Помощник уже удалялся, когда из шатра вышли Якуб аль-Хатиб и Али Ташфин, которых эмир попросил задержаться. Ташфин почтительно попрощался и ушел, а раис, вглядываясь в ночную тьму, остался рядом с Руем Диасом.
– Нелегко нам придется, – сказал тот немного погодя.
Мавр, помолчав, ответил:
– Знаю, Сиди. И эмир Мутаман знает.
– Он так настаивал на этом сражении…
– Да. Считает, что тут затронута его честь.
Руй Диас рассмеялся негромко и совсем невесело:
– Иногда, если Бог хочет пошутить, Он наказывает тебя исполнением твоих желаний.
Аль-Хатиб кивнул:
– Ну, да будет воля Его. Он один всевидящ и всеведущ.
– Да.
– А от объятий судьбы никакой талисман не спасет.
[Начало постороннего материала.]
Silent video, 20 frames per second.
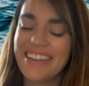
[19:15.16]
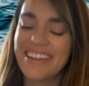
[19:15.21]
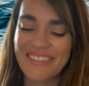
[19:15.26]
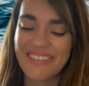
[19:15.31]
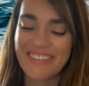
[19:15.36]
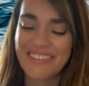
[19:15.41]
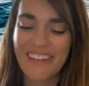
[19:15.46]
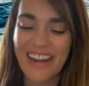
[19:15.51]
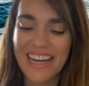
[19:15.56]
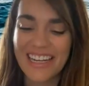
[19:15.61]

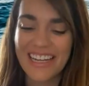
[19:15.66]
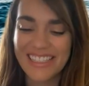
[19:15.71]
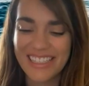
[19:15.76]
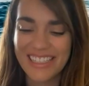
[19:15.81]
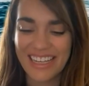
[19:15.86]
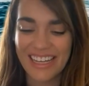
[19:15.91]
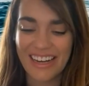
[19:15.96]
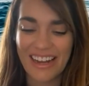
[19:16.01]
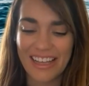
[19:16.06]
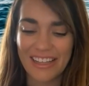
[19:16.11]

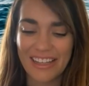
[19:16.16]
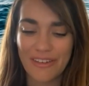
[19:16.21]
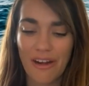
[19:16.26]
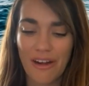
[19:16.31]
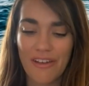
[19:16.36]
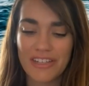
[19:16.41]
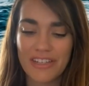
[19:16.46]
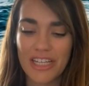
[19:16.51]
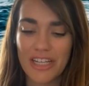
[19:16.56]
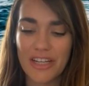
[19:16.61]
Rhys, can I
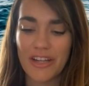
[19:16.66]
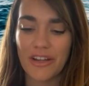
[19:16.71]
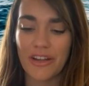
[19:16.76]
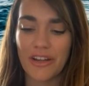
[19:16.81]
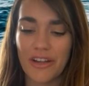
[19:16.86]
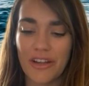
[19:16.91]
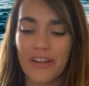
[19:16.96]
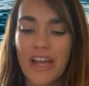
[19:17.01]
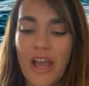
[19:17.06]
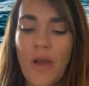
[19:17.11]
throw over to
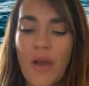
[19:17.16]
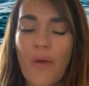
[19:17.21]
you?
Они еще посидели немного в молчании, оглядывая лагерь. Потом Якуб повернул голову к Диасу. На маслянистом свету факела оказались одна щека и блестящий глаз.
– Мне по сердцу пришлось то, что ты сказал там, в шатре, моему повелителю.
– А что я сказал?
– Мы сделаем все, что можно. И что нельзя – тоже сделаем.